Generalized Policy Gradient with History-Aware Decision Transformer for Path Planning
Xing Wei, Duoxiang Zhao, Zezhou Zhang, Yuqi Ouyang, Hao Qin
TL;DR
This work addresses reliable path planning under stochastic traffic by introducing Generalized Policy Gradient with History-Aware Decision Transformer (GPG-HT). The approach combines a history-aware transformer policy with a generalized policy gradient objective to exploit non-Markovian temporal dependencies in routing decisions, trained via Monte Carlo simulations. Empirical results on the Sioux Falls and Anaheim networks show consistent improvements in on-time arrival probabilities across multiple time budgets, outperforming both dynamic programming and traditional RL baselines.

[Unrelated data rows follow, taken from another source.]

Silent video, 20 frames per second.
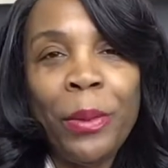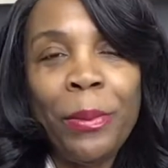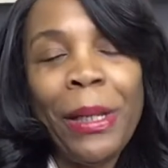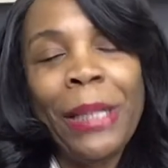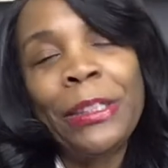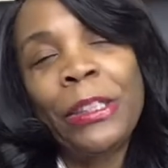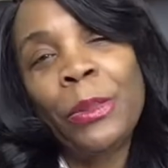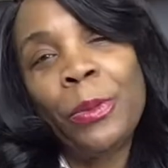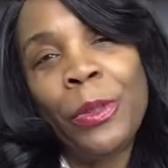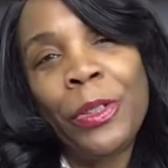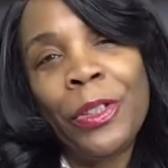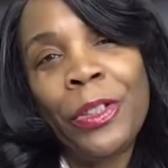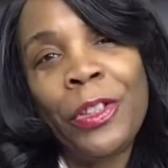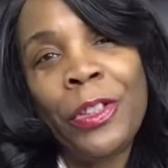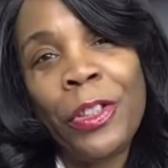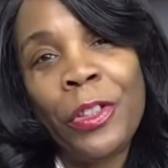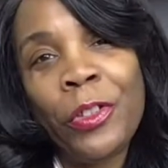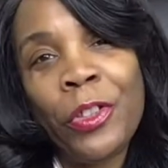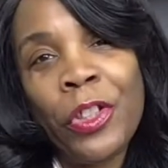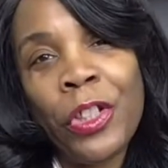But I just wanted to
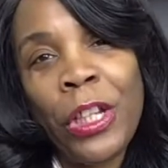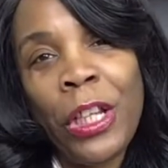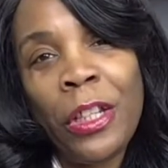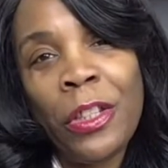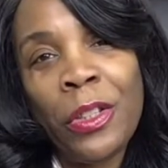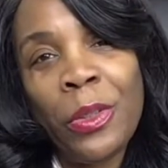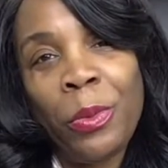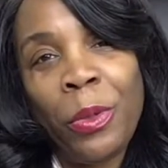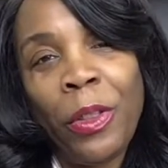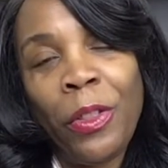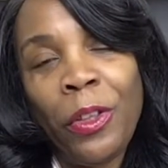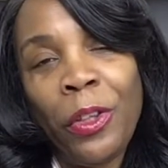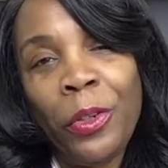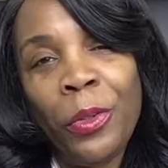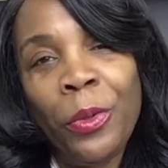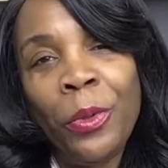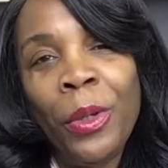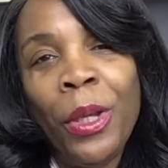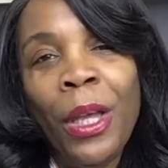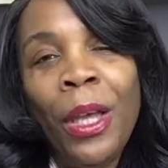still share this with
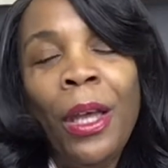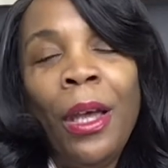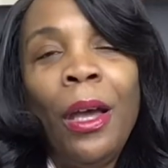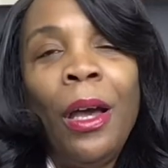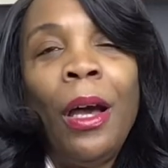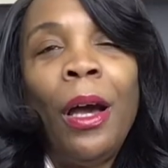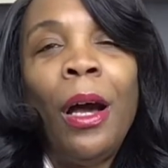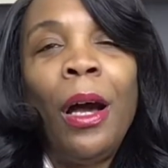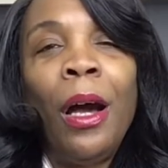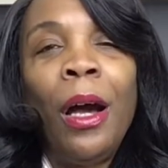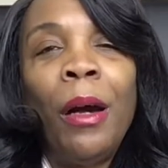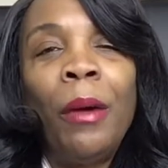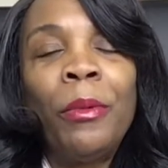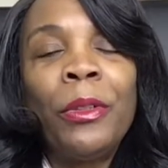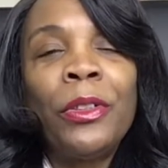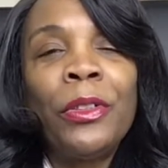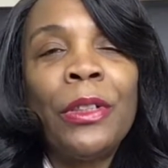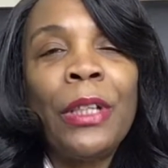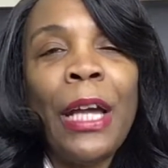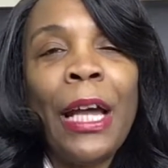you
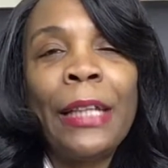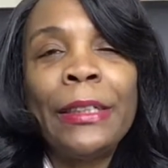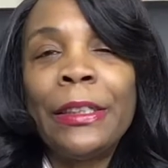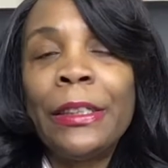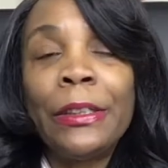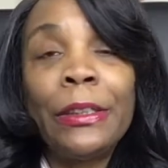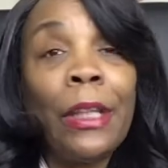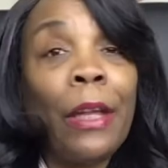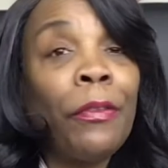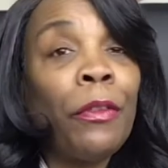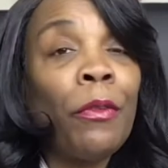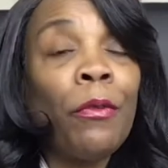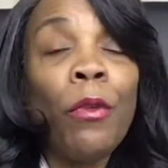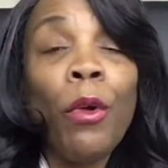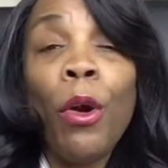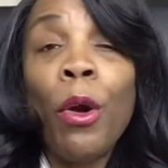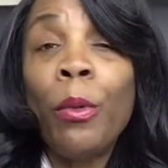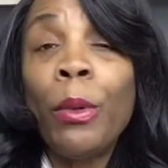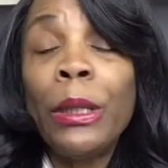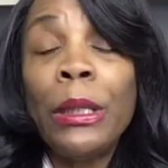guys. There's nothing
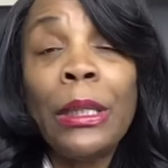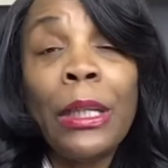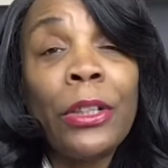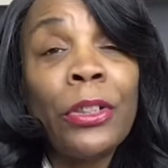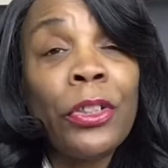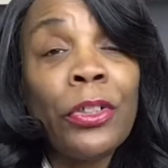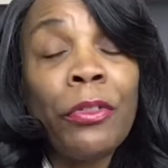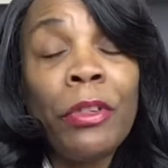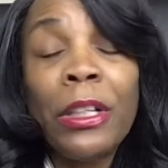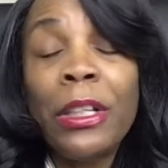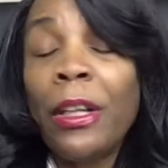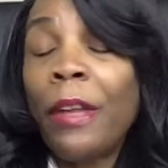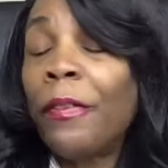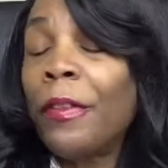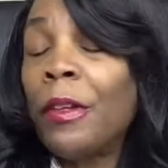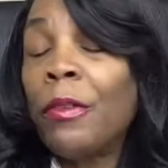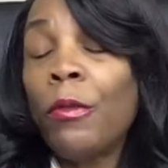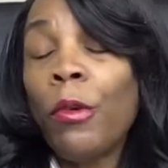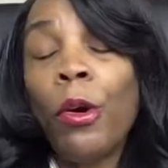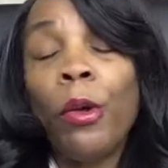wrong with luxury,
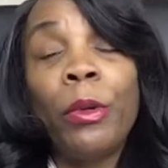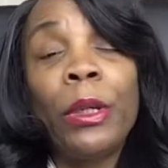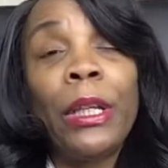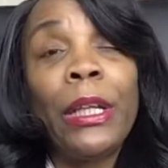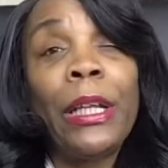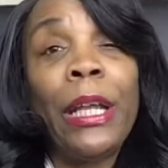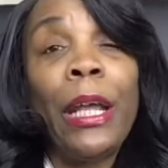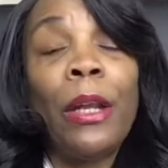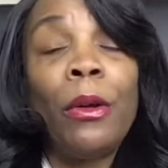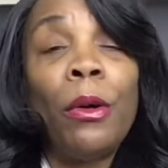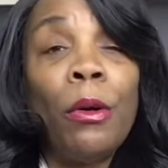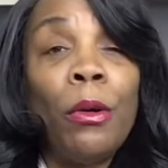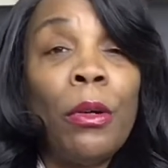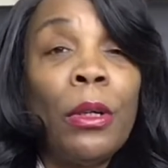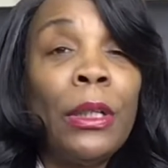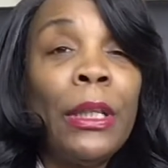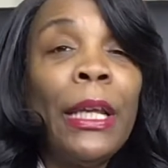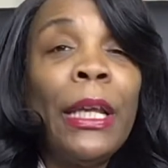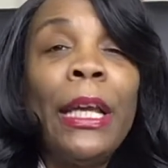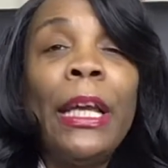nothing wrong with it at
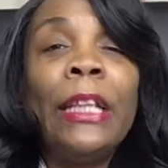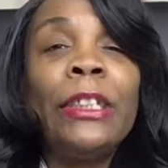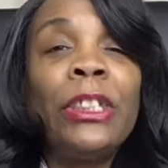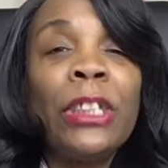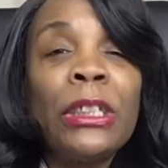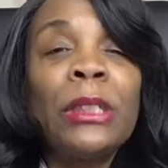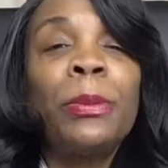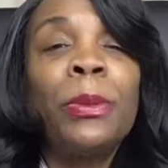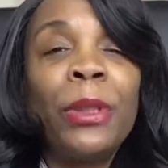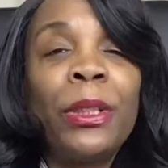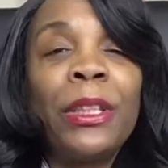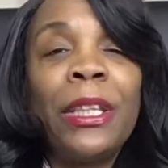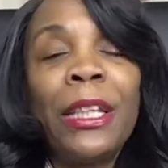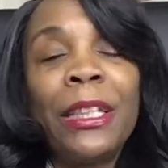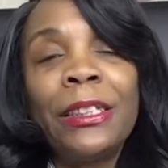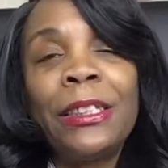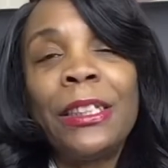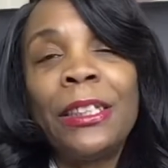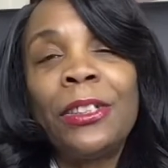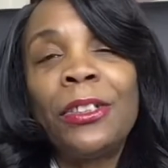all. It just put
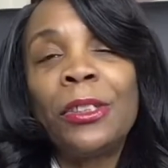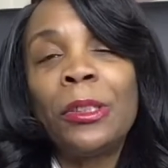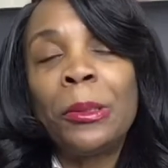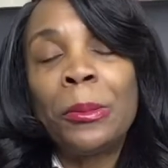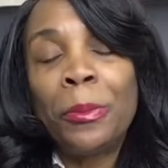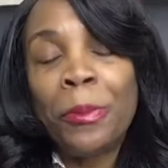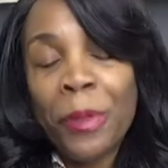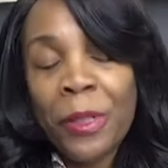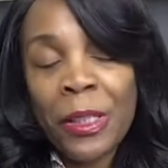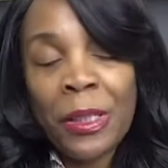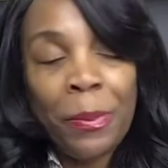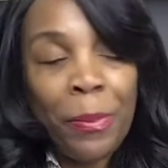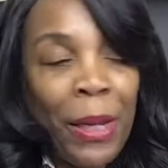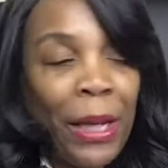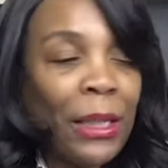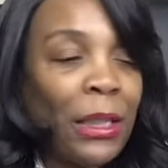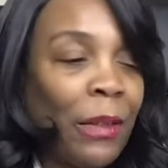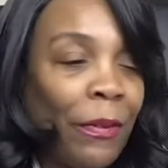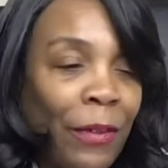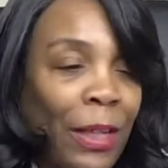things into
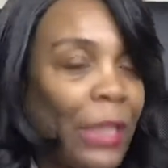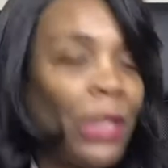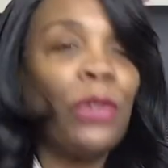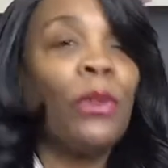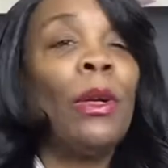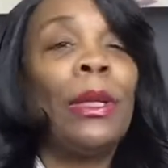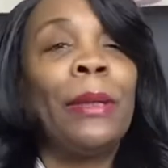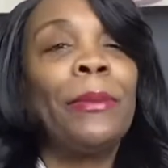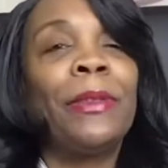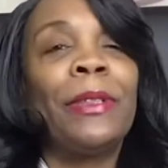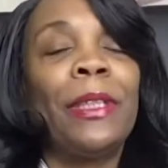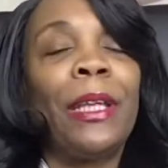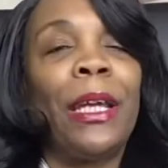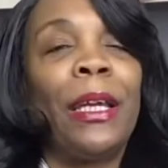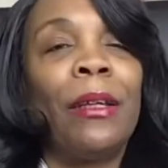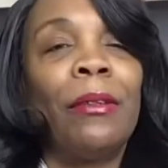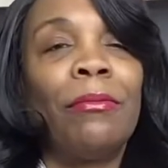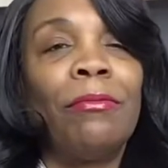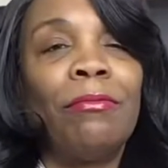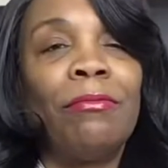perspective. That's all I'm
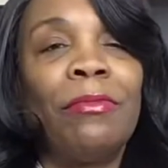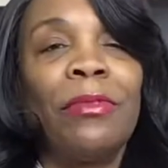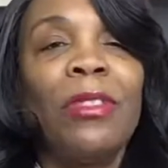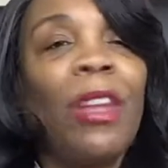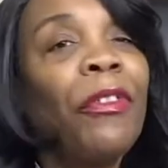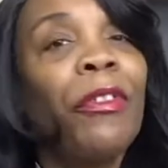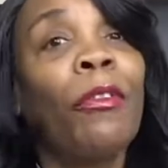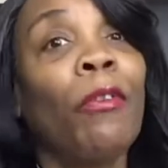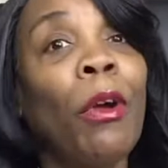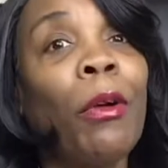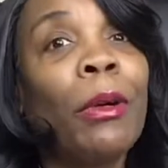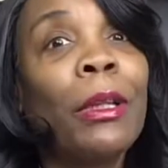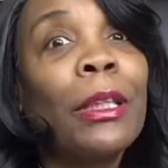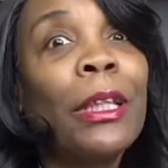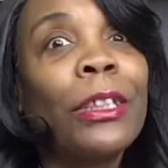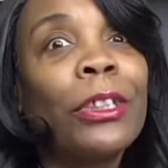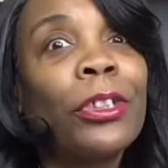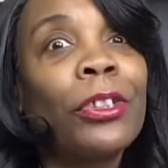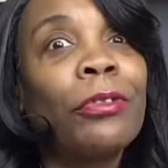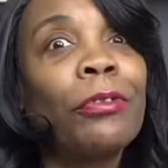saying. Nothing wrong with
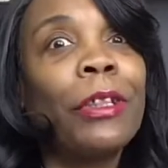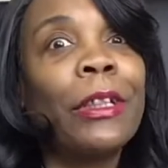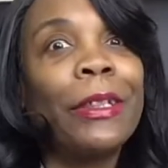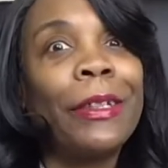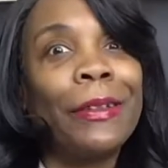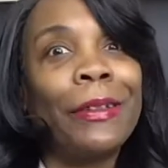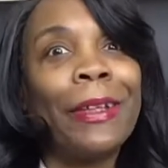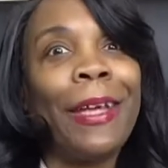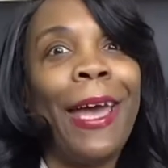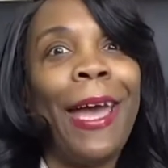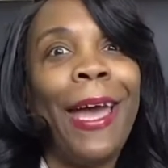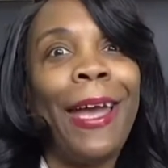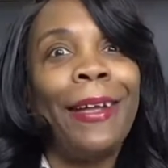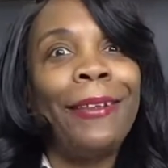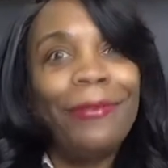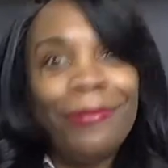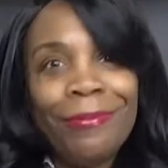luxury, okay?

The method demonstrates robust performance and scalability for real-world stochastic routing, with potential impact on adaptive, reliable navigation in urban transportation systems, especially where historical context influences travel-time distributions.
Abstract
With the rapidly increased number of vehicles in urban areas, existing road infrastructure struggles to accommodate modern traffic demands, resulting in congestion. This highlights the importance of efficient path planning strategies. Most recent navigation models focus on deterministic or time-dependent networks, overlooking correlations and the stochastic nature of traffic flows. In this work, we address the reliable shortest path problem in stochastic transportation networks and propose a path planning solution integrating the decision Transformer with the Generalized Policy Gradient (GPG) framework. Leveraging the Transformer's ability to model long-term dependencies, our solution improves path decision accuracy and stability. Experiments on the Sioux Falls (SFN) and large Anaheim (AN) networks show consistent improvement in on-time arrival probabilities by capturing non-Markovian dependencies in historical routing decisions on real-world topologies.